I
have to walk myself back, and admit to a correction: There are whites, at least
those who work for Liberty Health, who are as moronic as Presbyterian Homes minority
managerial staff like Debra Horne and Trudy Richardson, even if it befuddles me
why the coffee light guard downstairs is fixated on my father’s rushed
appearance during this too lengthy interregnum which will result in my spirit
being crushed. I do not know what Liberty Health is, but their employees
harassed me just as I was harassed in 14 by an earlier pair. The 2017 round was
an older man named Tom, and one younger patronizing punk. I asked the younger
if he knew any famous people with cerebral palsy. “No,” was my answer, and I
should have kicked his ass, even from my filthy mattress. I did frighten them
both, in October, as only women can, and they both jumped to help me eat when I
hissed with scorn at “fucking regulations!” The kid was a kid, but this Tom is
as much an ignorant racist as I admit to being, the forthright savant. I gave
Tom more punishment over telephone, as the idiot’s contractual obligations are
to shovel us like shit into nursing homes, but, the key is not my inconsolable
misery, and the punishment my body is taking and will not recover from. It is
what I asked the punk bastard kid, and how he responded. This signifies the
failure of sixty years worth of activism and disability law, and that attitudes
do not change. I never expected to literally adopt the mantle of Vassar Miller.
Those odds are long, but there are not enough of us who can cross over into the
mainstream. I once believed Linda Dezenski could do it, but I suppose I took
care of that, not quite able to let it flow, like Dana Delaney and her cannabis
dealer in “Hand of God.” The dealer is a lesbian nigger, and tells Diva Harris
(Delaney) a back story that concluded, “That was the first time I made out with
a woman and had an orgasm.” No big deal. Women smirk about sex just as men do,
but the way my former supervisor did what she did triggered my emotional scars,
and I did not think such a genteel poem as I sent her would have resulted in
such a graphic suggestion. I needed to leave this building then, as I always
have, my one constant, willing to be homeless outcry, and the counternarrative,
looming so large, is to move in with my 94 year old grandmother.
Am I engaging in
liberal outrage? Perhaps James
Dorwart thinks so, assuming he has time to scan my occasionally esoteric
posts—but what some of you may not understand is I am using big tent
egalitarianism to illustrate that big tent egalitarianism is a crock of shit.

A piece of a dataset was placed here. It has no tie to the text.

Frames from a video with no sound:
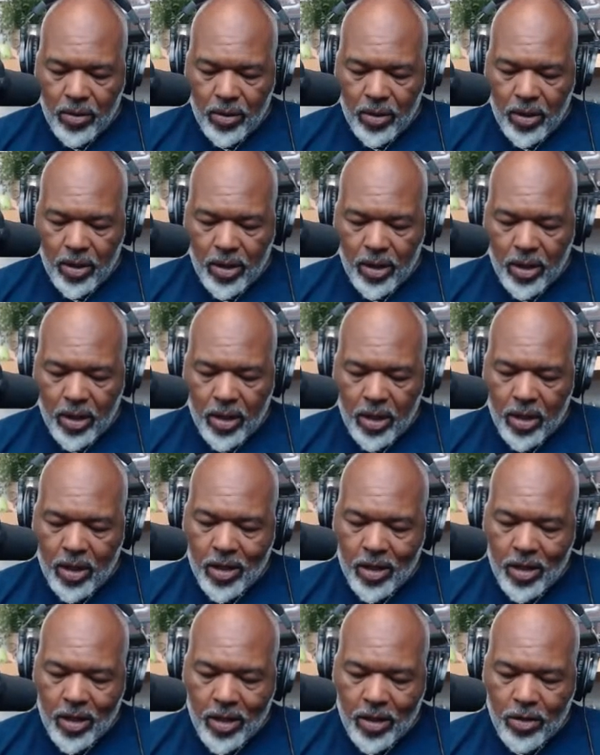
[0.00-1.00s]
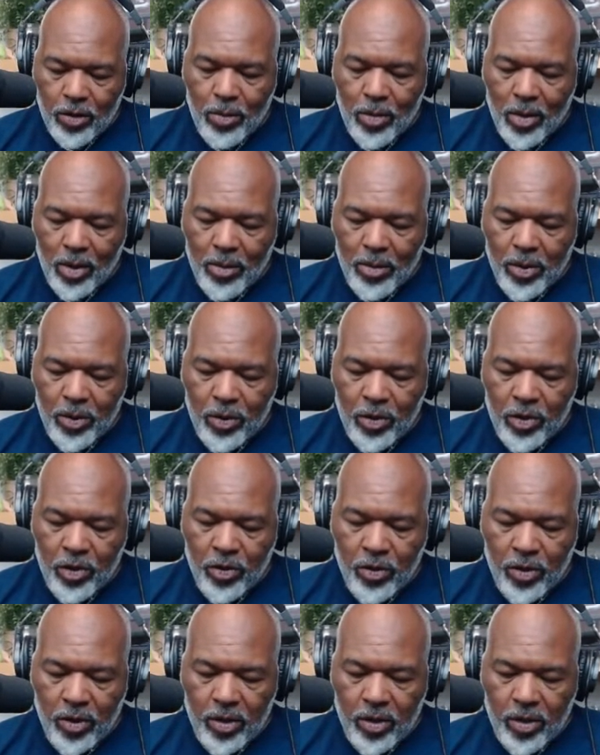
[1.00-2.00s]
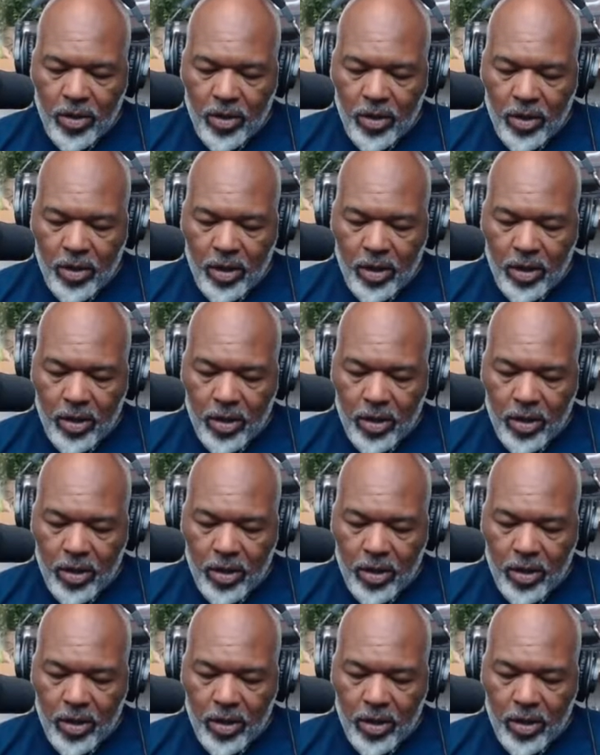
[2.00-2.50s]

Because it didn't connect through my Bluetooth initially,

Other wheelchair users understand better than my ambulatory followers, and I am
sure James does too—maybe I’ll throw him a bone about art therapy empowerment,
as I am alienated out of the shared experience of identity, ever mindful that he stayed in the ivory tower. I
deflated out of it, as opposed to pole vaulted. No one’s fault that case
management destroyed me in certain ways; teaching might have done so too, but I
think it raises serious moral questions, that I have to be destroyed because I’ve
been non-compliant—in that sort of quasi-ecumenical vein, where “Hand of God,”
works as an implied Pentecostal parable, Blessid is
an implied Catholic cheat sheet, and left me displeased, and even the reviewer
undercuts his own enthusiasm for what Heske and Fitz do without any valid clues
as to who, or what, Jedediah (Montgomery) is supposed to be. The hostile
obsessed ex-lover, Ethan, attempts to murder the supernatural neighbor, and I
gathered this alluded to the Crucifixion, but beyond that, the only clue offered
was Edward’s mention of the neighbor’s black teeth, and that his knowledge of
horticulture had something to do with his lengthy lifespan. Instead of actually
redeeming “Sarah,” the story ends with the message that the Resurrection makes
life precious, too awkward even for apocrypha. I pleaded for help on this
account two months ago, inappropriately, and expected exactly what I received,
smirking, but if I am forced beyond any choice—I suspect Sarah had other
alternatives—toward involuntary medical commitment, I’d be far less anguished
if I had a voluntary executor to safeguard my work, published and all. Please
think about it. Despite my obstinacy, and the nuclear fallout of my idealism, I
deserve better than senseless maintenance in an institution, and even deserve
better than immigrant African care. I may not prevail all that much longer, unless
Melania invites me over to watch the president’s wildlife footage.